_Task to carry out_
Print every record word for word.
+ + + + + + +
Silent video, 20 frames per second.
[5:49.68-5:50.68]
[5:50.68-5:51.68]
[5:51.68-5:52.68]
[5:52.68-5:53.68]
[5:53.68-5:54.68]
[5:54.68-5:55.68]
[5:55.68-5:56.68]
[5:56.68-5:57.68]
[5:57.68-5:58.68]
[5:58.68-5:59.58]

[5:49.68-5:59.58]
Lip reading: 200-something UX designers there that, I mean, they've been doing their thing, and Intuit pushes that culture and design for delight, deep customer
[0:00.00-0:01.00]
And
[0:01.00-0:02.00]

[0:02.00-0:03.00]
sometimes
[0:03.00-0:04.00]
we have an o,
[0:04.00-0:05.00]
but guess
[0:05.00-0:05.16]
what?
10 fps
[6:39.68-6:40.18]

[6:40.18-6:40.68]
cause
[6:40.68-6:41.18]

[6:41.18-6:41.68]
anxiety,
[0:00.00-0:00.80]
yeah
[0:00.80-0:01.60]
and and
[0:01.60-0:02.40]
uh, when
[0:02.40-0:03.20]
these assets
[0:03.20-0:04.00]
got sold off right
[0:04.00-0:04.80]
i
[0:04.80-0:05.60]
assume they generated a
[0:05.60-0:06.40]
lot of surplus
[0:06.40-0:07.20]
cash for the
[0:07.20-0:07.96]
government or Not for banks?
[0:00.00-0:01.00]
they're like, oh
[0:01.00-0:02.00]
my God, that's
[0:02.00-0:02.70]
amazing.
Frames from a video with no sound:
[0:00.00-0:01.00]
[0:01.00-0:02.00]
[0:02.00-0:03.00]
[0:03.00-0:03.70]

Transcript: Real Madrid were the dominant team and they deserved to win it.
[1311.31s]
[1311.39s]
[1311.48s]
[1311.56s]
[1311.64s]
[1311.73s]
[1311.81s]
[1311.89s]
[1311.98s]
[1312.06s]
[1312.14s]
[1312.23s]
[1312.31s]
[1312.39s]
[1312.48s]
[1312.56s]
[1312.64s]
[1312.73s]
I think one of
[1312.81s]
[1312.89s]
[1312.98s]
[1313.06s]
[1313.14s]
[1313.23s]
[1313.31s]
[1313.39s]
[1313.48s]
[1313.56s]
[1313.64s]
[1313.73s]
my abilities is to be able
+ + + + + + +
_Answer_
Silent video, 20 frames per second.
[5:49.68-5:50.68]
[5:50.68-5:51.68]
[5:51.68-5:52.68]
[5:52.68-5:53.68]
[5:53.68-5:54.68]
[5:54.68-5:55.68]
[5:55.68-5:56.68]
[5:56.68-5:57.68]
[5:57.68-5:58.68]
[5:58.68-5:59.58]

[5:49.68-5:59.58]
Lip reading: 200-something UX designers there that, I mean, they've been doing their thing, and Intuit pushes that culture and design for delight, deep customer
[0:00.00-0:01.00]
And
[0:01.00-0:02.00]

[0:02.00-0:03.00]
sometimes
[0:03.00-0:04.00]
we have an o,
[0:04.00-0:05.00]
but guess
[0:05.00-0:05.16]
what?
10 fps
[6:39.68-6:40.18]

[6:40.18-6:40.68]
cause
[6:40.68-6:41.18]

[6:41.18-6:41.68]
anxiety,
[0:00.00-0:00.80]
yeah
[0:00.80-0:01.60]
and and
[0:01.60-0:02.40]
uh, when
[0:02.40-0:03.20]
these assets
[0:03.20-0:04.00]
got sold off right
[0:04.00-0:04.80]
i
[0:04.80-0:05.60]
assume they generated a
[0:05.60-0:06.40]
lot of surplus
[0:06.40-0:07.20]
cash for the
[0:07.20-0:07.96]
government or Not for banks?
[0:00.00-0:01.00]
they're like, oh
[0:01.00-0:02.00]
my God, that's
[0:02.00-0:02.70]
amazing.
Frames from a video with no sound:
[0:00.00-0:01.00]
[0:01.00-0:02.00]
[0:02.00-0:03.00]
[0:03.00-0:03.70]

Transcript: Real Madrid were the dominant team and they deserved to win it.
[1311.31s]
[1311.39s]
[1311.48s]
[1311.56s]
[1311.64s]
[1311.73s]
[1311.81s]
[1311.89s]
[1311.98s]
[1312.06s]
[1312.14s]
[1312.23s]
[1312.31s]
[1312.39s]
[1312.48s]
[1312.56s]
[1312.64s]
[1312.73s]
I think one of
[1312.81s]
[1312.89s]
[1312.98s]
[1313.06s]
[1313.14s]
[1313.23s]
[1313.31s]
[1313.39s]
[1313.48s]
[1313.56s]
[1313.64s]
[1313.73s]
my abilities is to be able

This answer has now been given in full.